L’éditeur ne ventile pas ses revenus par pays. Mais ses porte-parole partagent quelques chiffres. La France a ainsi augmenté ses effectifs de 30 % sur l’année, et si l’éditeur s’appuie sur une forte base installée dans les ETI (un fait lié à la structure même du tissu économique local), il est désormais présent chez 30 % du CAC 40 (essentiellement sur la brique RH), confie Hubert Cotté.

Côté Finance, Workday France a signé de « nouveaux logos ». Les perspectives seraient également prometteuses. « Depuis que je suis chez Workday, notre pipeline Finance à 18 mois n’a jamais été à un niveau aussi haut », assure le DG. « Les réflexions s’accélèrent sur le “futur of ERP” ».

Les DAF s’intéresseraient aussi beaucoup plus à la performance extra financière, en passe de devenir un élément à part entière de la valorisation des entreprises. Ils rechercheraient donc un outillage qui permette de l’évaluer et de l’auditer plus objectivement.

Reste que, pour l’instant, si Workday est leader du SIRH, il est encore un challenger dans la Finance, en particulier dans les grands groupes. « La pénétration dans le CAC 40 passera certainement par des phases intermédiaires, comme l’équipement de filiales », entrevoit Hubert Cotté. « Les grandes DSI se demandent comment elles vont gérer leurs back offices de manière générale. De plus en plus se posent la question d’une approche “best of breed”, avec un Core Finance plus agile, quitte à compléter de manière plus diversifiée pour la supply chain, la production, etc. ».

Trois inflexions stratégiques chez Workday

Plus largement, Workday a initié trois « inflexions stratégiques ».

La première est l’ouverture au cloud public. Historiquement, l’éditeur gérait ses propres data centers.
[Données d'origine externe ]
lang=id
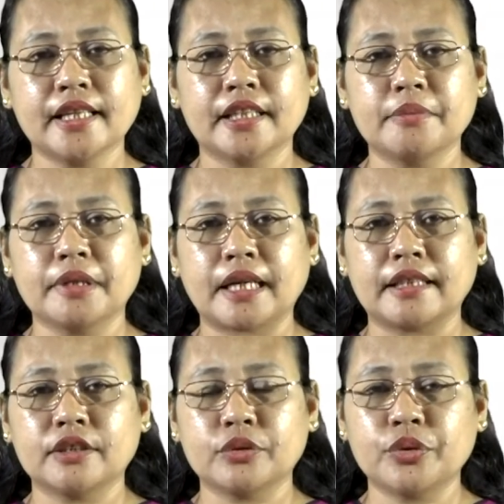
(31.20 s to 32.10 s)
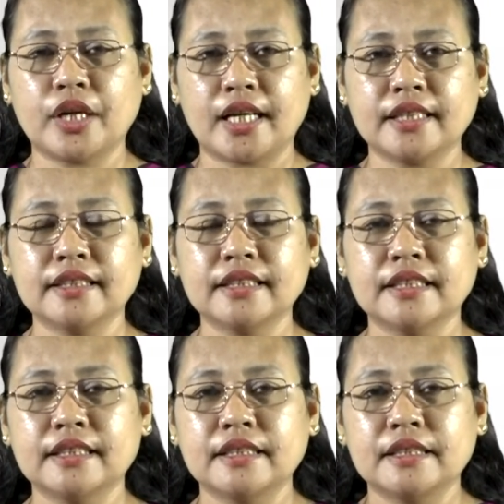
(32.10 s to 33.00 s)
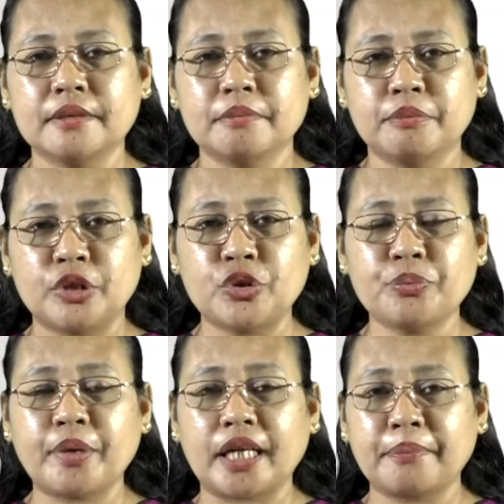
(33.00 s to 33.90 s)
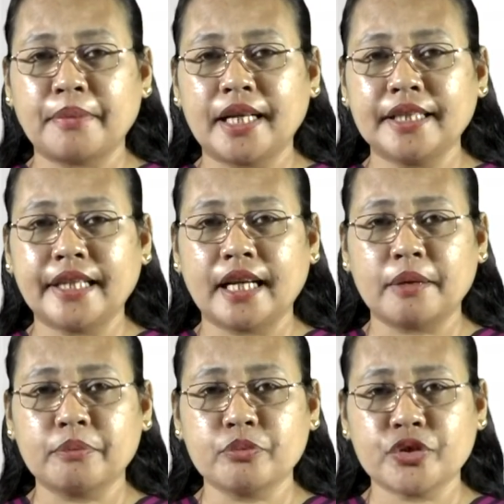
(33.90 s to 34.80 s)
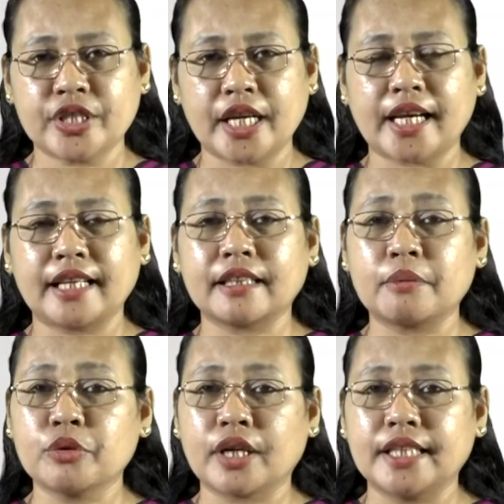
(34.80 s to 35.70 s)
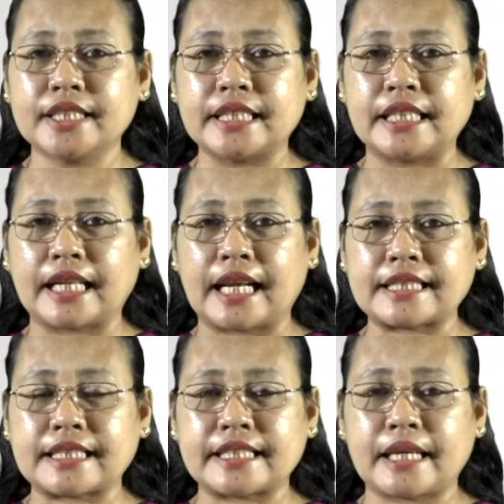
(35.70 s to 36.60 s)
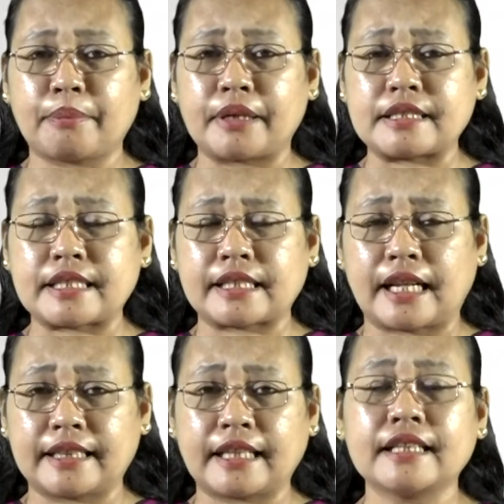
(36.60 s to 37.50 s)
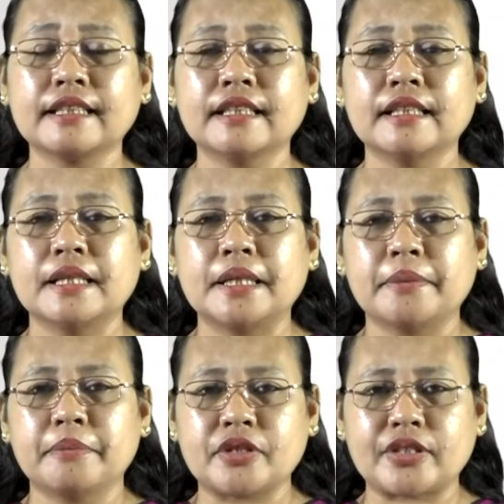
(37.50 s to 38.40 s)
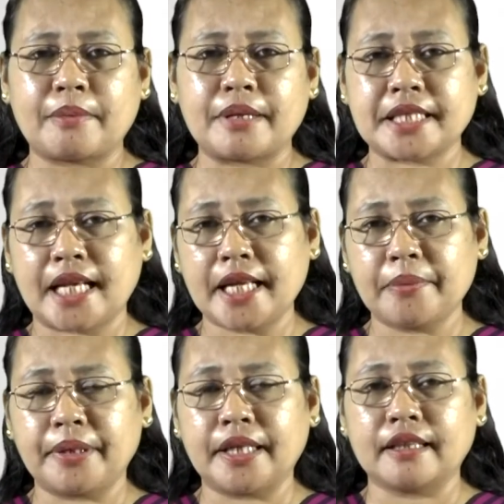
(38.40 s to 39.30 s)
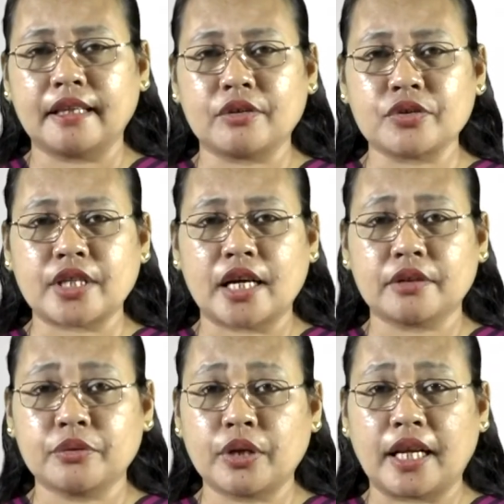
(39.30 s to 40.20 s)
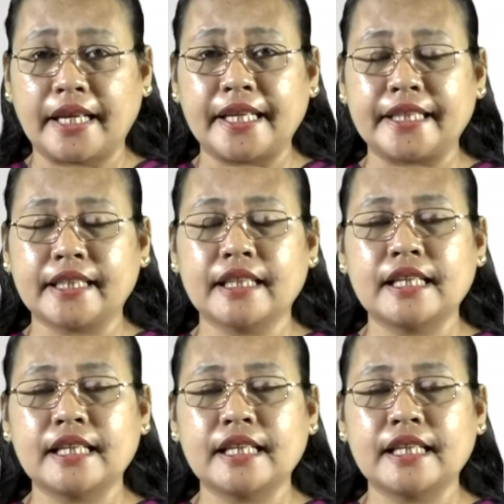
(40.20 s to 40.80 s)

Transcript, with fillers: yang diberkati Tuhan. Berjumpa kembali dalam siaran Tabura Injil Klasis Yapen Selatan bersama saya Pendeta Rosa Lain.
Désormais, il s’appuie sur AWS et GCP. « C’est un virage important. C’est maintenant une approche par défaut », souligne Pierre Gousset. Ce virage serait une réponse aux demandes de clients qui veulent « un choix plus flexible pour des besoins soit de souveraineté de données soit de logique de zéro downtime ».

« [Extend] donne une autre dimension à Workday au sein des SI des entreprises. »
Pierre GoussetWorkday

Deuxième inflexion : « l’extensibilité ». Lancé il y a 18 mois, ce PaaS – baptisé Workday Extend – aurait permis de développer un millier de « petites applications en s’appuyant sur Workday pour satisfaire des besoins spécifiques », synthétise Pierre Gousset. « C’est quelque chose que l’on voit beaucoup et qui donne une autre dimension à Workday au sein des SI des entreprises ».

En France en particulier, Hubert Cotté aurait beaucoup de discussions sur Extend. « Oui, ça prend », assure-t-il au MagIT. « Nous avons notre place dans cette logique de PaaS », insiste-t-il. « Extend nourrit des use cases intéressants. C’est très prometteur ».

Troisième évolution : la verticalisation et l’interconnectivité avec des « Industry Accelerators ». Pierre Gousset les résume comme étant « une approche partenariale avec notre écosystème pour fournir des connecteurs avec des offres tierces de façon à offrir des solutions de bout en bout à nos clients ».

Ces trois évolutions devraient aider les deux décideurs à tenir les objectifs fixés à la filiale par la maison mère et son nouveau PDG, Carl Eschenbach. À savoir : étendre la présence de Workday chez ses clients, s’imposer dans la finance et, surtout, « croître à [un rythme de] 30 % par an sur les trois années qui viennent. A minima », confie Hubert Cotté. Autrement dit, doubler ses revenus en France.